Prompts used to be just text.
You wrote a few sentences, pasted them into a chat box, tweaked the wording, and moved on. If the output was not good, you tried again. Nothing else depended on it. The cost of getting it wrong was close to zero.
That phase did not last long. In The Turning Point of AI, I shared that:
AI isn’t just a tool for completing your sentences or suggesting the next line of code. We need to see it as a new way of building software.
The moment prompts moved out of chat windows and into those systems, their role changed. They were no longer throwaway text. They were reused across flows. They carried logic. They returned structured data that other parts of the system depended on.
At that point, prompts quietly became part of the system.
But the way we wrote them did not change. They were still plain text strings. Easy to write. Easy to paste. Easy to grow in the wrong direction.
Prompts as plain text, and the pain points
At first, this felt fine. A prompt was just a template string. Some variables. Maybe a bit of interpolation. It looked simple enough, and it worked for small use cases.
Pressure 1: reuse
The first pressure came from reuse.
The same prompt started powering multiple features. Copy-paste became the default strategy. Someone copied it to make a small change. Someone else added another instruction for a different flow. Over time, the prompt logic drifted.
No one could confidently say which parts were shared, which parts were safe to change, and which parts would break something else. Ownership of the structure slowly disappeared.
Nothing broke immediately. That was the dangerous part.
Pressure 2: logic
The second pressure came from logic.
As soon as prompts needed to behave differently based on context, teams usually took one of two approaches.

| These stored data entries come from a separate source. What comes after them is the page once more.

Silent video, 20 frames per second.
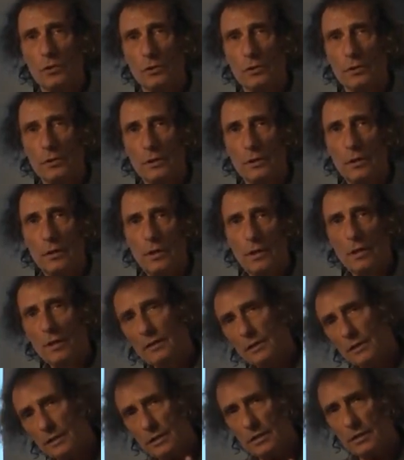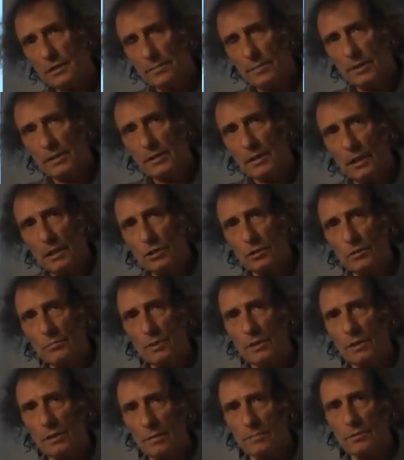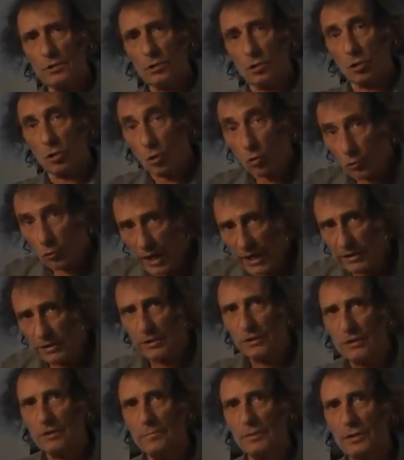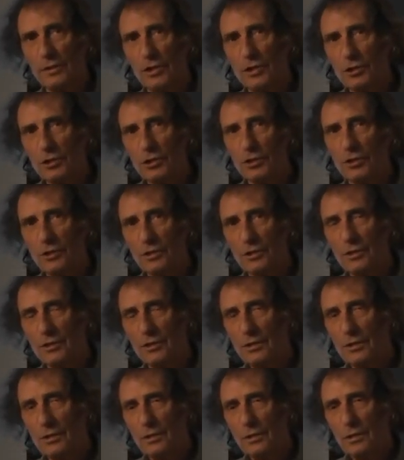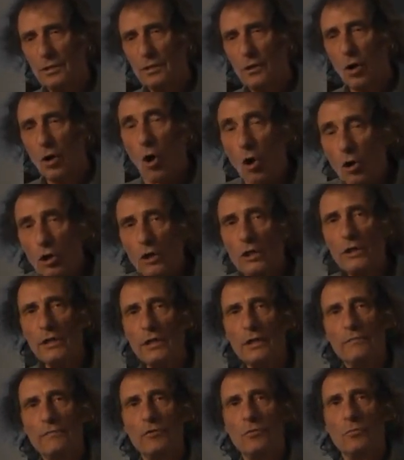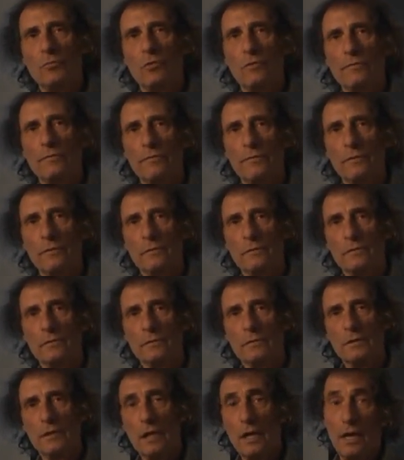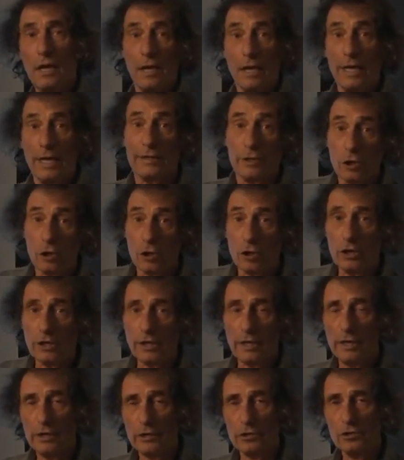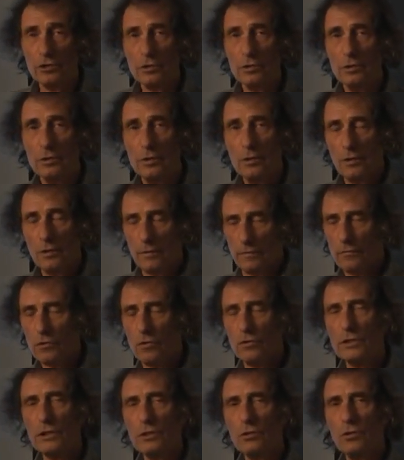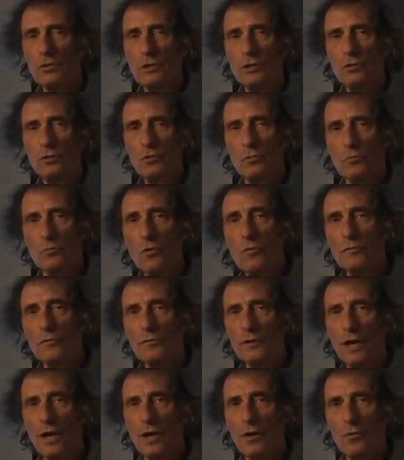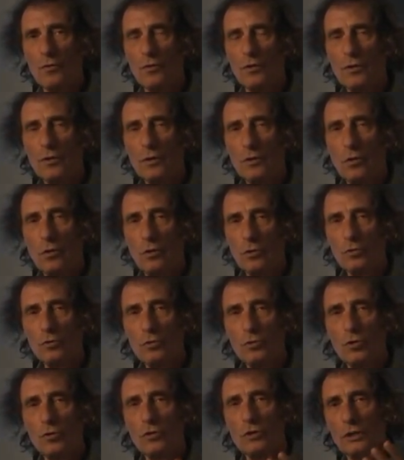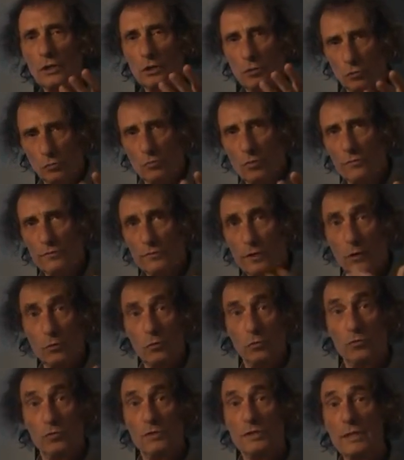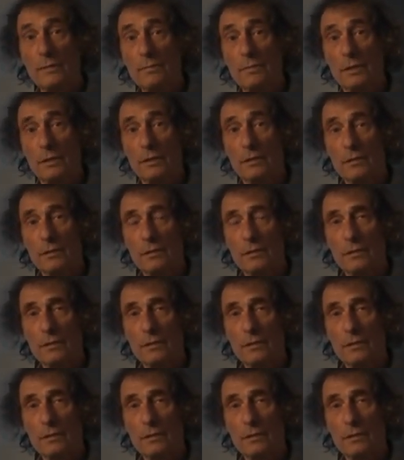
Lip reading: world. And this interpretation becomes correct interpretation only if you move at early age. Of course, I don't need to move now, or you don't need to move now to see me.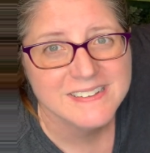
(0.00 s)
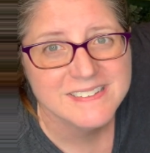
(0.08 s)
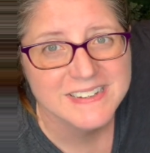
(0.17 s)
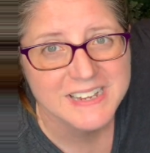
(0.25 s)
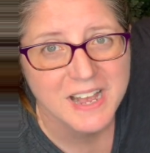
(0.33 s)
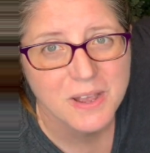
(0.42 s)

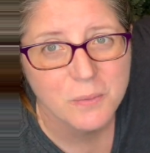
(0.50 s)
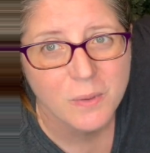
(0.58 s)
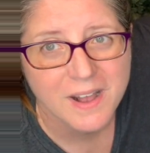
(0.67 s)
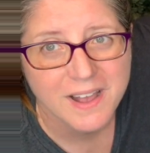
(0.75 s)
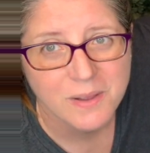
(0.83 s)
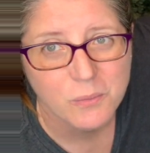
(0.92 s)

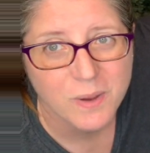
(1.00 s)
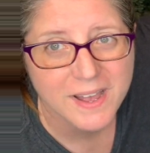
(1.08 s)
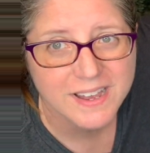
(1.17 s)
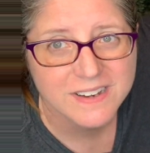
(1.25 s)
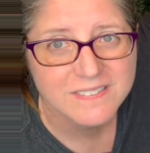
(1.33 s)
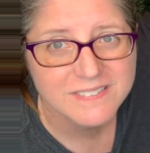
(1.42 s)
DIY
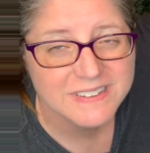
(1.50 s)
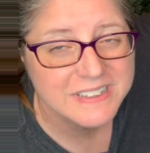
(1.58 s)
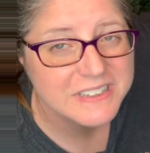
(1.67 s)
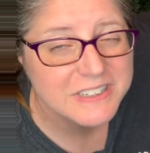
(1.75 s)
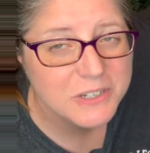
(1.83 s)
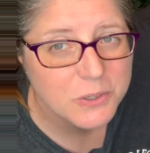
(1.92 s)
wax,
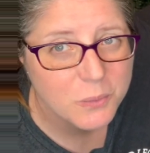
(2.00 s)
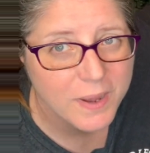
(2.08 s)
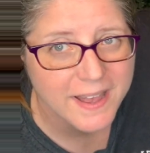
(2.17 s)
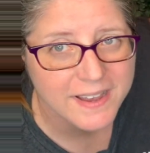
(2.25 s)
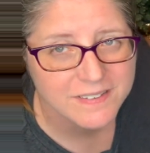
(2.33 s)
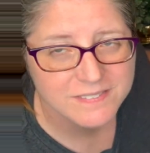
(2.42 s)
clear
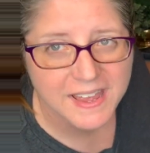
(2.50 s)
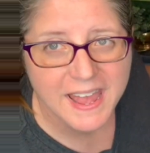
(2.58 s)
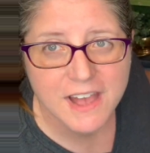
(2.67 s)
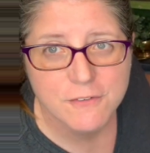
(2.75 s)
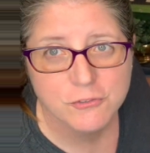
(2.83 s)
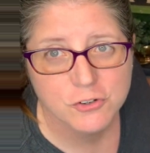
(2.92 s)
wax,
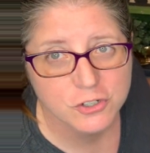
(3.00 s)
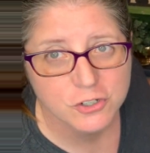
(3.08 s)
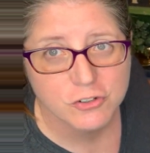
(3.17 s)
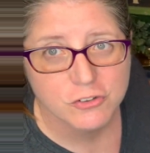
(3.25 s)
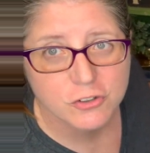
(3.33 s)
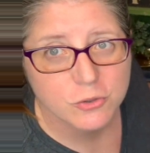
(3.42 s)
after
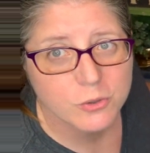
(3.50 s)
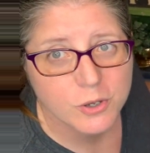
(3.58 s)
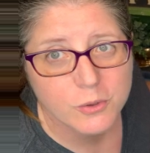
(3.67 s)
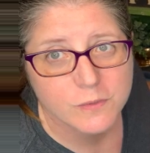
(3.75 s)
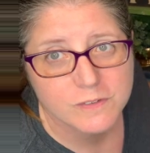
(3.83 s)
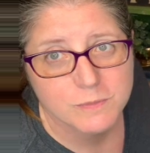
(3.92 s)
your two
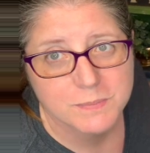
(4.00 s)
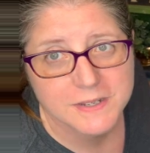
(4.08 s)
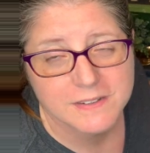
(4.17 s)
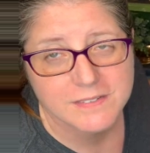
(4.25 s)
coats of Big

Approach 1: branching in code and concatenating strings
This pattern is common. The system decides which instructions to include, and the prompt is assembled step by step.
This works. The behavior is explicit. You can see exactly which rules apply in which case.
But the cost shows up as the system grows. Testability is weak because individual rules are hard to exercise in isolation. Maintainability suffers as strings grow and conditions multiply. Reuse often means copying text. A small change in one place can affect multiple flows.
Over time, reading this kind of prompt feels more like debugging than designing.
Example:
function buildPrompt(options: {
userType: "enterprise" | "standard";
environment: "prod" | "staging";
}) {
let prompt = `
Role
You are a senior QA engineer designing API test plans for production services.
`;
// persona
prompt += `
Persona
${
options.userType === "enterprise"
? "You are thorough and risk-aware. You prioritize reliability and compliance."
: "You are pragmatic and efficient. You prioritize high-signal coverage."
}
`;
// input contract
prompt += `
Input
- userType: ${options.userType}
- environment: ${options.environment}
`;
// steps
prompt += `
Steps
Step 1: Read the provided input and treat it as the contract.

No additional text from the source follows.